Una multitud, aseguran que casi 100 mil personas, disfrutó ayer en la IV Brigada Aérea de El Plumerillo, del festival aéreo realizado dentro del Ejercicio Integrador 2014, que se hizo conjuntamente con la VBrigada Aérea de Villa Reynolds, San Luis.
La entrada libre al espectáculo, que por la mañana abrieron en Mendoza el ministro de Defensa de la Nación, Agustín Rossi, y el gobernador Francisco Pérez, aseguró una asistencia masiva e inesperada hasta para la propia fuerza militar.
A la 7 de la mañana (el festival arrancaba a las 10) ya había una largúisima fila de gente reservando lugar en la IV Brigada. Por la tarde, la multitud inutilizó la operatividad del Acceso Norte, que debió ser cortado en la esquina de Manuel A. Sáez: un mar de autos, camiones y colectivos quedaron atascados hasta la Plazoleta del Avión y más allá.
Al término del festival, en un hormiguero de miles que iban y venían dentro de la base, don Carlos se le acercó (como si estuviera en un acto de la escuela) al jefe de la IV Brigada Aérea, comodoro Xavier Julián Isaac, y le dijo: “Lo quiero felicitar por esta gran exhibición”.
El comodoro pasó a ser la estrella: lo saludaban, se sacaban fotos con él y hasta los niños le pedían un autógrafo.
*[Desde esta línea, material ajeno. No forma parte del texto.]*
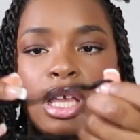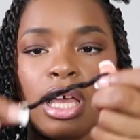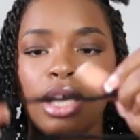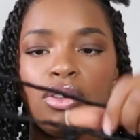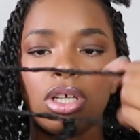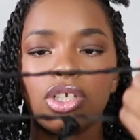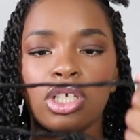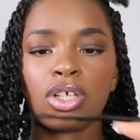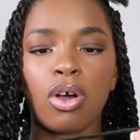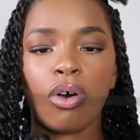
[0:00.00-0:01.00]
and you can
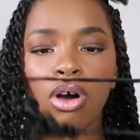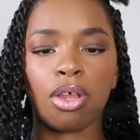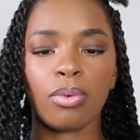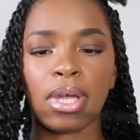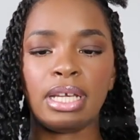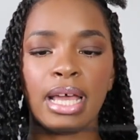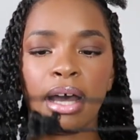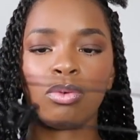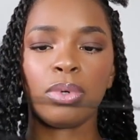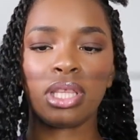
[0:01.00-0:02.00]
just go all the way
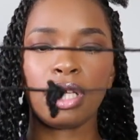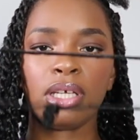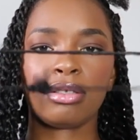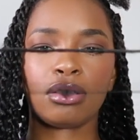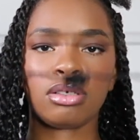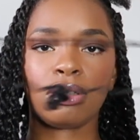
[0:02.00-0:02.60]
down with it.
En diálogo con Diario UNO, el comodoro Isaac admitió: “No lo esperábamos, uno es temeroso con estas cosas porque pone mucho esfuerzo y no sabe si la gente va a responder, pero superó todas nuestras expectativas. Hemos tenido aquí 100 mil personas y otras 20 mil quedaron afuera porque no cabían más”.
Para explicar la convocatoria, el jefe de la IV Brigada Aérea apeló a la fascinación que siempre provocan los aviones: “El avión es un medio mágico, porque está en el aire, es una cosa distinta que siempre nos impacta y nos atrapa”.